_What is being asked_: The text of every record, exactly as given and with no pictures, should be your output.

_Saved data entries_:
□ □ □ □ □ □ □

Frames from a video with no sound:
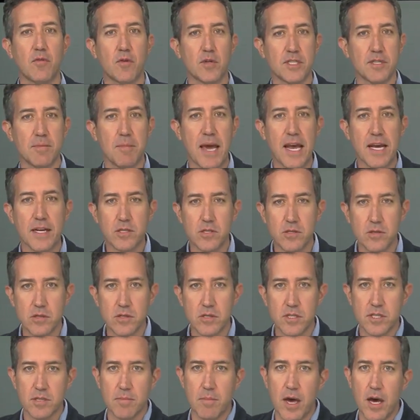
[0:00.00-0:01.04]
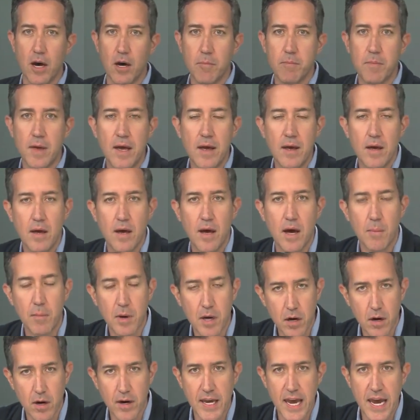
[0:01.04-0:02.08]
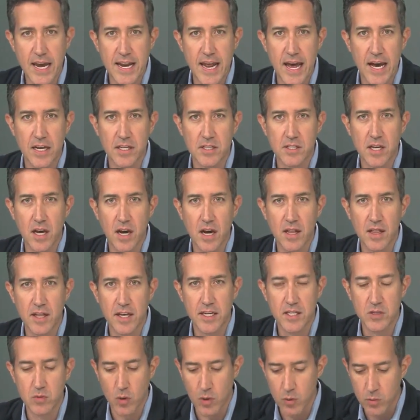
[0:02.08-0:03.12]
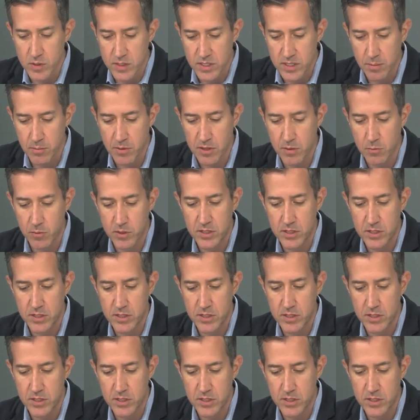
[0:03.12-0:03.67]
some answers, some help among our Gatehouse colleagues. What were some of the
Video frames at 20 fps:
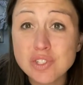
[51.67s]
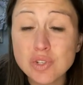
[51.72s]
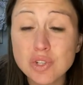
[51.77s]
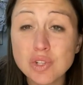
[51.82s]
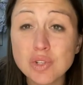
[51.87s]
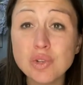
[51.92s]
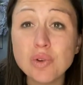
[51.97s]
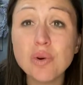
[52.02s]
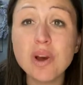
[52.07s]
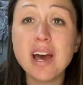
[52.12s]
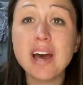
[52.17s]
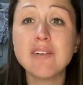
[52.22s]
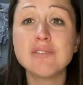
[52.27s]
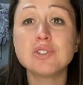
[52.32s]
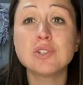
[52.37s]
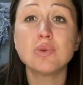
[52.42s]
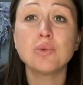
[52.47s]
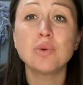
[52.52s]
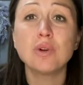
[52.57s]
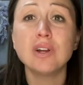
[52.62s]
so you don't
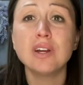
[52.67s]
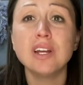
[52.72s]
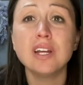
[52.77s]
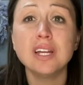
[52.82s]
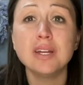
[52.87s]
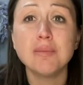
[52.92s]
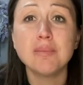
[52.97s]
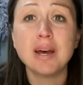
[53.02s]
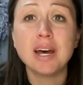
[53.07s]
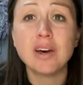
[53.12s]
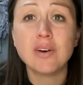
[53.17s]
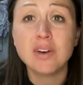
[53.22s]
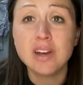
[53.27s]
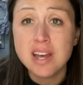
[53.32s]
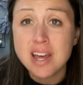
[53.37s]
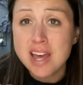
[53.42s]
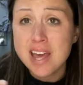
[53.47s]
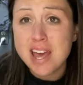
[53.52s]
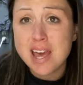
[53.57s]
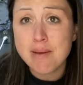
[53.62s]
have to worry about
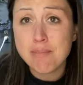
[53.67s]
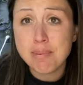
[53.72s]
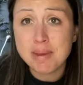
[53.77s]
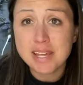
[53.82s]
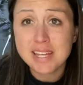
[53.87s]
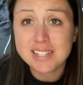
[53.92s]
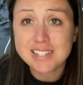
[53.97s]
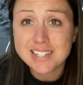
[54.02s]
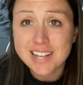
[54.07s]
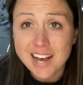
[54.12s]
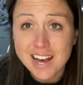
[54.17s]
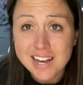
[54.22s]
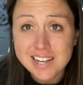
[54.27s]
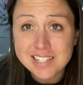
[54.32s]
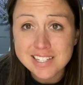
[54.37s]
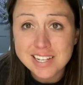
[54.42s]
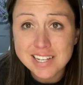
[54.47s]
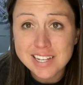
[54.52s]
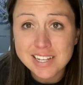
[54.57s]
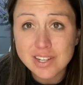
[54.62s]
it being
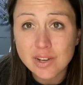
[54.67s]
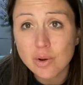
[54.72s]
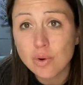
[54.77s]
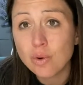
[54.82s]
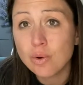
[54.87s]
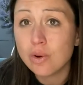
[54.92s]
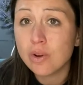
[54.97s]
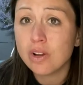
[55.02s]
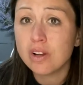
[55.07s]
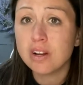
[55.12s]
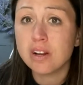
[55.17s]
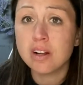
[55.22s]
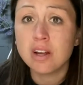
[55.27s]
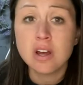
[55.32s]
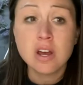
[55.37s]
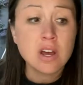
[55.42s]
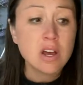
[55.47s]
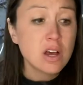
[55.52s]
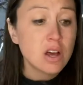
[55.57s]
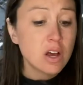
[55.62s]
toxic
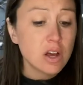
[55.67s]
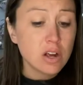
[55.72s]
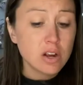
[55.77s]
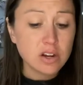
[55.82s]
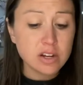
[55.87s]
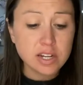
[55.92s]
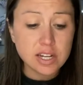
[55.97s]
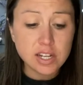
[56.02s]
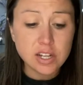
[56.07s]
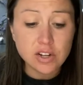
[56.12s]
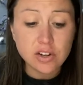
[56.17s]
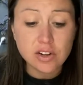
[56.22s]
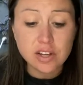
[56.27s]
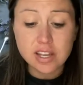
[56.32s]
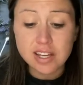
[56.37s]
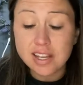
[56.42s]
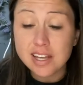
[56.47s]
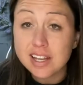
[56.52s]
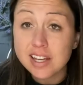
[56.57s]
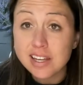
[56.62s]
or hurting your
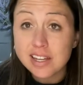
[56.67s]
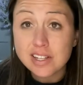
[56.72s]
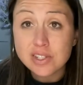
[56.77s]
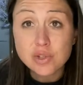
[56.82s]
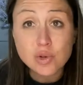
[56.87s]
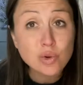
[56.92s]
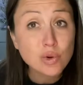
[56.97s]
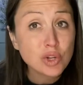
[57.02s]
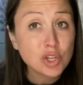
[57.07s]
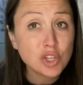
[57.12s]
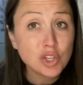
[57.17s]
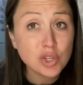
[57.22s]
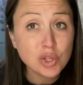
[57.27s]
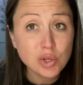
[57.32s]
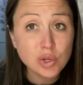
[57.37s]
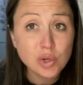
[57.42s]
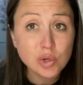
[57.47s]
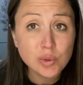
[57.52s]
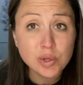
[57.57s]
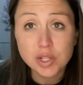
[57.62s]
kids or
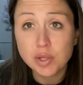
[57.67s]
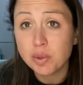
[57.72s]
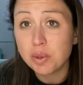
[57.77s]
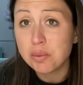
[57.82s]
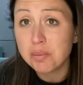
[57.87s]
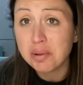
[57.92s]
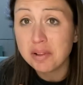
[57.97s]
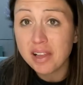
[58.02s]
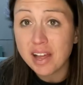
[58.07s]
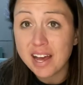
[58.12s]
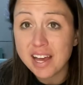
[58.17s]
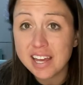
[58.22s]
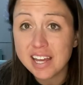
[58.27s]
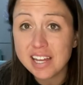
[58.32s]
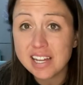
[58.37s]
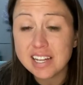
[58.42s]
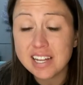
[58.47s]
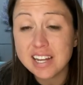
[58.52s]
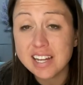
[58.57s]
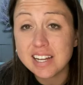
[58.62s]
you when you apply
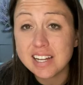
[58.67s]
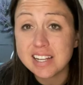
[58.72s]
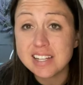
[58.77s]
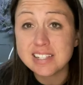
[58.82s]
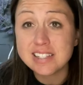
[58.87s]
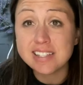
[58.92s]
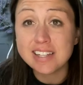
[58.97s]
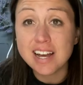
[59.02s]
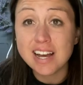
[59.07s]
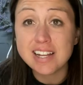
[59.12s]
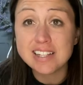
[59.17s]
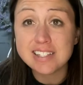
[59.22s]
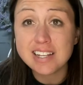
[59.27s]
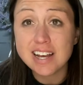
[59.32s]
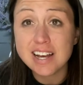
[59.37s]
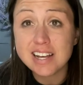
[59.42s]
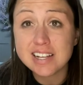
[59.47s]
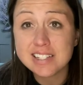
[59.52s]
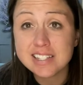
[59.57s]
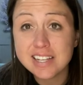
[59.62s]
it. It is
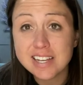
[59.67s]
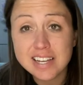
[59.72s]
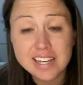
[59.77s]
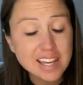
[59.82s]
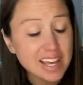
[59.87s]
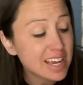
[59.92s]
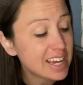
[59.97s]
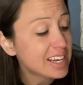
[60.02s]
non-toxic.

□ □ □ □ □ □ □

_Solution to the problem_:
Frames from a video with no sound:
[0:00.00-0:01.04]
[0:01.04-0:02.08]
[0:02.08-0:03.12]
[0:03.12-0:03.67]
some answers, some help among our Gatehouse colleagues. What were some of the
Video frames at 20 fps:
[51.67s]
[51.72s]
[51.77s]
[51.82s]
[51.87s]
[51.92s]
[51.97s]
[52.02s]
[52.07s]
[52.12s]
[52.17s]
[52.22s]
[52.27s]
[52.32s]
[52.37s]
[52.42s]
[52.47s]
[52.52s]
[52.57s]
[52.62s]
so you don't
[52.67s]
[52.72s]
[52.77s]
[52.82s]
[52.87s]
[52.92s]
[52.97s]
[53.02s]
[53.07s]
[53.12s]
[53.17s]
[53.22s]
[53.27s]
[53.32s]
[53.37s]
[53.42s]
[53.47s]
[53.52s]
[53.57s]
[53.62s]
have to worry about
[53.67s]
[53.72s]
[53.77s]
[53.82s]
[53.87s]
[53.92s]
[53.97s]
[54.02s]
[54.07s]
[54.12s]
[54.17s]
[54.22s]
[54.27s]
[54.32s]
[54.37s]
[54.42s]
[54.47s]
[54.52s]
[54.57s]
[54.62s]
it being
[54.67s]
[54.72s]
[54.77s]
[54.82s]
[54.87s]
[54.92s]
[54.97s]
[55.02s]
[55.07s]
[55.12s]
[55.17s]
[55.22s]
[55.27s]
[55.32s]
[55.37s]
[55.42s]
[55.47s]
[55.52s]
[55.57s]
[55.62s]
toxic
[55.67s]
[55.72s]
[55.77s]
[55.82s]
[55.87s]
[55.92s]
[55.97s]
[56.02s]
[56.07s]
[56.12s]
[56.17s]
[56.22s]
[56.27s]
[56.32s]
[56.37s]
[56.42s]
[56.47s]
[56.52s]
[56.57s]
[56.62s]
or hurting your
[56.67s]
[56.72s]
[56.77s]
[56.82s]
[56.87s]
[56.92s]
[56.97s]
[57.02s]
[57.07s]
[57.12s]
[57.17s]
[57.22s]
[57.27s]
[57.32s]
[57.37s]
[57.42s]
[57.47s]
[57.52s]
[57.57s]
[57.62s]
kids or
[57.67s]
[57.72s]
[57.77s]
[57.82s]
[57.87s]
[57.92s]
[57.97s]
[58.02s]
[58.07s]
[58.12s]
[58.17s]
[58.22s]
[58.27s]
[58.32s]
[58.37s]
[58.42s]
[58.47s]
[58.52s]
[58.57s]
[58.62s]
you when you apply
[58.67s]
[58.72s]
[58.77s]
[58.82s]
[58.87s]
[58.92s]
[58.97s]
[59.02s]
[59.07s]
[59.12s]
[59.17s]
[59.22s]
[59.27s]
[59.32s]
[59.37s]
[59.42s]
[59.47s]
[59.52s]
[59.57s]
[59.62s]
it. It is
[59.67s]
[59.72s]
[59.77s]
[59.82s]
[59.87s]
[59.92s]
[59.97s]
[60.02s]
non-toxic.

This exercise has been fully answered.